Saved entries:
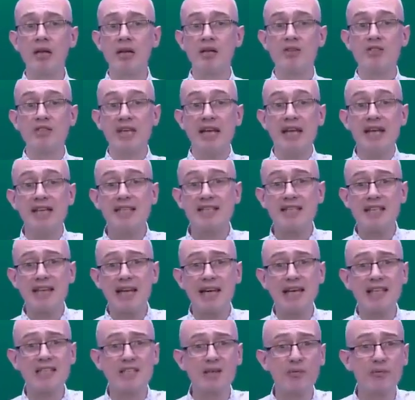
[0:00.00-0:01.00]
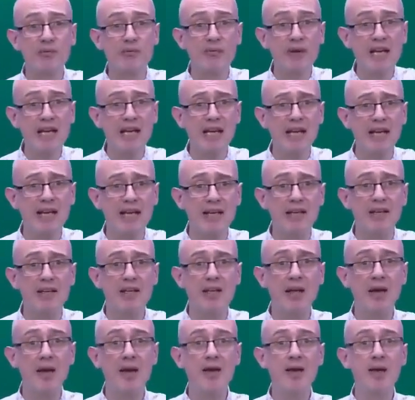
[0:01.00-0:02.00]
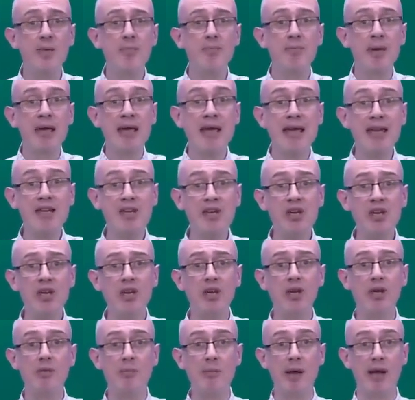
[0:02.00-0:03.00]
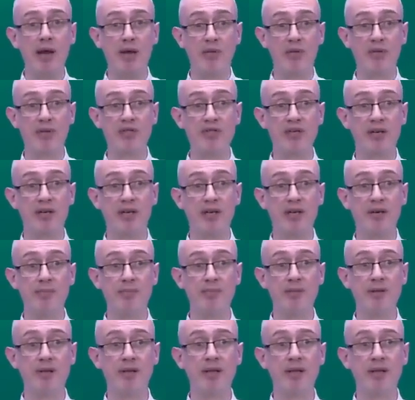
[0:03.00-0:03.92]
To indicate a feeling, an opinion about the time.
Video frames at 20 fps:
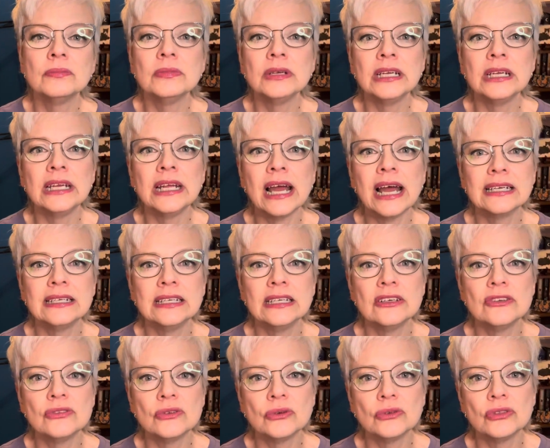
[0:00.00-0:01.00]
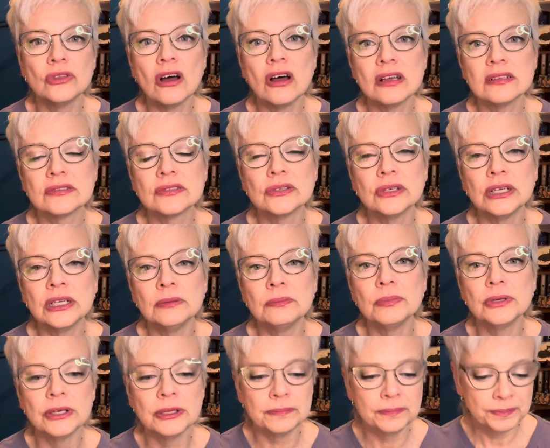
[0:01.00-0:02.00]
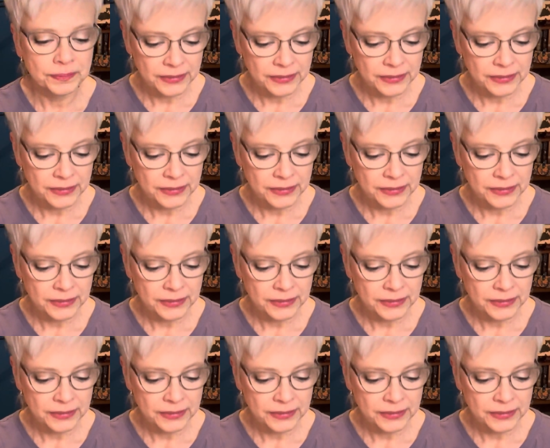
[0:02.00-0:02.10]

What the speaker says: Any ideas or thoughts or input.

*What you should do:* For the data above, return an exact copy that contains no pictures.

*Solution to this problem:*
[0:00.00-0:01.00]
[0:01.00-0:02.00]
[0:02.00-0:03.00]
[0:03.00-0:03.92]
To indicate a feeling, an opinion about the time.
Video frames at 20 fps:
[0:00.00-0:01.00]
[0:01.00-0:02.00]
[0:02.00-0:02.10]

What the speaker says: Any ideas or thoughts or input.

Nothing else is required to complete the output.